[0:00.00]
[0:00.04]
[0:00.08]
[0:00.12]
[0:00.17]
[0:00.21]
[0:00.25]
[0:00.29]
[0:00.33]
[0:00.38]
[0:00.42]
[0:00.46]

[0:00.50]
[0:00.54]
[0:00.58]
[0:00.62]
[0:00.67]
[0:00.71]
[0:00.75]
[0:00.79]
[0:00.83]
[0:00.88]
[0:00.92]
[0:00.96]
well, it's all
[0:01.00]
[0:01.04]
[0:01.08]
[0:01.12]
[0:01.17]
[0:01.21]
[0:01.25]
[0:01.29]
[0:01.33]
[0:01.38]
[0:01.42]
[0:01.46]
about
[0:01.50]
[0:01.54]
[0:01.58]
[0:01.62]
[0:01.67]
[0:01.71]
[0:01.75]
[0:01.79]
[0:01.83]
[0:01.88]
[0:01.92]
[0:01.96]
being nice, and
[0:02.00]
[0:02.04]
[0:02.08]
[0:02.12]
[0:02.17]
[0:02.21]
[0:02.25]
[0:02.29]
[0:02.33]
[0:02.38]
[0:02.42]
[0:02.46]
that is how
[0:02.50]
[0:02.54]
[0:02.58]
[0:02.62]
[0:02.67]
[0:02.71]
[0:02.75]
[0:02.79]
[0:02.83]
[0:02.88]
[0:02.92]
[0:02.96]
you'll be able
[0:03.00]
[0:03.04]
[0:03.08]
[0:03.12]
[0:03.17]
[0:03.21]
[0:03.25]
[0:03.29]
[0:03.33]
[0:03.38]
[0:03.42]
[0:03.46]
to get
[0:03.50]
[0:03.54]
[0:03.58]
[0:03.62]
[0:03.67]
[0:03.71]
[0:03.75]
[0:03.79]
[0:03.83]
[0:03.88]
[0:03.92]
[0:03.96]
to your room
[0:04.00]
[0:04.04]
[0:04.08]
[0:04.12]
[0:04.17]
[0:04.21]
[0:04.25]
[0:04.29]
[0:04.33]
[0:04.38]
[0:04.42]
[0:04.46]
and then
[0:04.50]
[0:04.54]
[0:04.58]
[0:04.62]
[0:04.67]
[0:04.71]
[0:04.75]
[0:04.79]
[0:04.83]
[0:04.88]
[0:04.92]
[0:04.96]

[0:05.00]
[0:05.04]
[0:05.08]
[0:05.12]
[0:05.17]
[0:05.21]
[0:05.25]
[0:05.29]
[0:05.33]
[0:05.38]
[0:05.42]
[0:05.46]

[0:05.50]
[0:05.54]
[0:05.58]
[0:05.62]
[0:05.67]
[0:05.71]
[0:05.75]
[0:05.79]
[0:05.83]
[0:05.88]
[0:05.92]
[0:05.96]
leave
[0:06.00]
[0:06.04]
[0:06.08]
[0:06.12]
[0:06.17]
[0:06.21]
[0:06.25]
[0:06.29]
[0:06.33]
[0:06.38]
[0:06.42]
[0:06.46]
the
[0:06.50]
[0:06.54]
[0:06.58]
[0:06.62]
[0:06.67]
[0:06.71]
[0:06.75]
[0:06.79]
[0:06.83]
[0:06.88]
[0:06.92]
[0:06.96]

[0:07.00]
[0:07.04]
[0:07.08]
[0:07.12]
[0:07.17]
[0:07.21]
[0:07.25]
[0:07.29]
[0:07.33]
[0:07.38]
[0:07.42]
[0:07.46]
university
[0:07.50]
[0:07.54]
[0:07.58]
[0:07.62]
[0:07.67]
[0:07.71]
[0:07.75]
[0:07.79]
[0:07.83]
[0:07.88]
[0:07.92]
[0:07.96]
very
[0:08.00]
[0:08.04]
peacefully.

TASK DESCRIPTION:
Would you please copy the material above exactly, with nothing left out?

EXERCISE RESULT:
[0:00.00]
[0:00.04]
[0:00.08]
[0:00.12]
[0:00.17]
[0:00.21]
[0:00.25]
[0:00.29]
[0:00.33]
[0:00.38]
[0:00.42]
[0:00.46]

[0:00.50]
[0:00.54]
[0:00.58]
[0:00.62]
[0:00.67]
[0:00.71]
[0:00.75]
[0:00.79]
[0:00.83]
[0:00.88]
[0:00.92]
[0:00.96]
well, it's all
[0:01.00]
[0:01.04]
[0:01.08]
[0:01.12]
[0:01.17]
[0:01.21]
[0:01.25]
[0:01.29]
[0:01.33]
[0:01.38]
[0:01.42]
[0:01.46]
about
[0:01.50]
[0:01.54]
[0:01.58]
[0:01.62]
[0:01.67]
[0:01.71]
[0:01.75]
[0:01.79]
[0:01.83]
[0:01.88]
[0:01.92]
[0:01.96]
being nice, and
[0:02.00]
[0:02.04]
[0:02.08]
[0:02.12]
[0:02.17]
[0:02.21]
[0:02.25]
[0:02.29]
[0:02.33]
[0:02.38]
[0:02.42]
[0:02.46]
that is how
[0:02.50]
[0:02.54]
[0:02.58]
[0:02.62]
[0:02.67]
[0:02.71]
[0:02.75]
[0:02.79]
[0:02.83]
[0:02.88]
[0:02.92]
[0:02.96]
you'll be able
[0:03.00]
[0:03.04]
[0:03.08]
[0:03.12]
[0:03.17]
[0:03.21]
[0:03.25]
[0:03.29]
[0:03.33]
[0:03.38]
[0:03.42]
[0:03.46]
to get
[0:03.50]
[0:03.54]
[0:03.58]
[0:03.62]
[0:03.67]
[0:03.71]
[0:03.75]
[0:03.79]
[0:03.83]
[0:03.88]
[0:03.92]
[0:03.96]
to your room
[0:04.00]
[0:04.04]
[0:04.08]
[0:04.12]
[0:04.17]
[0:04.21]
[0:04.25]
[0:04.29]
[0:04.33]
[0:04.38]
[0:04.42]
[0:04.46]
and then
[0:04.50]
[0:04.54]
[0:04.58]
[0:04.62]
[0:04.67]
[0:04.71]
[0:04.75]
[0:04.79]
[0:04.83]
[0:04.88]
[0:04.92]
[0:04.96]

[0:05.00]
[0:05.04]
[0:05.08]
[0:05.12]
[0:05.17]
[0:05.21]
[0:05.25]
[0:05.29]
[0:05.33]
[0:05.38]
[0:05.42]
[0:05.46]

[0:05.50]
[0:05.54]
[0:05.58]
[0:05.62]
[0:05.67]
[0:05.71]
[0:05.75]
[0:05.79]
[0:05.83]
[0:05.88]
[0:05.92]
[0:05.96]
leave
[0:06.00]
[0:06.04]
[0:06.08]
[0:06.12]
[0:06.17]
[0:06.21]
[0:06.25]
[0:06.29]
[0:06.33]
[0:06.38]
[0:06.42]
[0:06.46]
the
[0:06.50]
[0:06.54]
[0:06.58]
[0:06.62]
[0:06.67]
[0:06.71]
[0:06.75]
[0:06.79]
[0:06.83]
[0:06.88]
[0:06.92]
[0:06.96]

[0:07.00]
[0:07.04]
[0:07.08]
[0:07.12]
[0:07.17]
[0:07.21]
[0:07.25]
[0:07.29]
[0:07.33]
[0:07.38]
[0:07.42]
[0:07.46]
university
[0:07.50]
[0:07.54]
[0:07.58]
[0:07.62]
[0:07.67]
[0:07.71]
[0:07.75]
[0:07.79]
[0:07.83]
[0:07.88]
[0:07.92]
[0:07.96]
very
[0:08.00]
[0:08.04]
peacefully.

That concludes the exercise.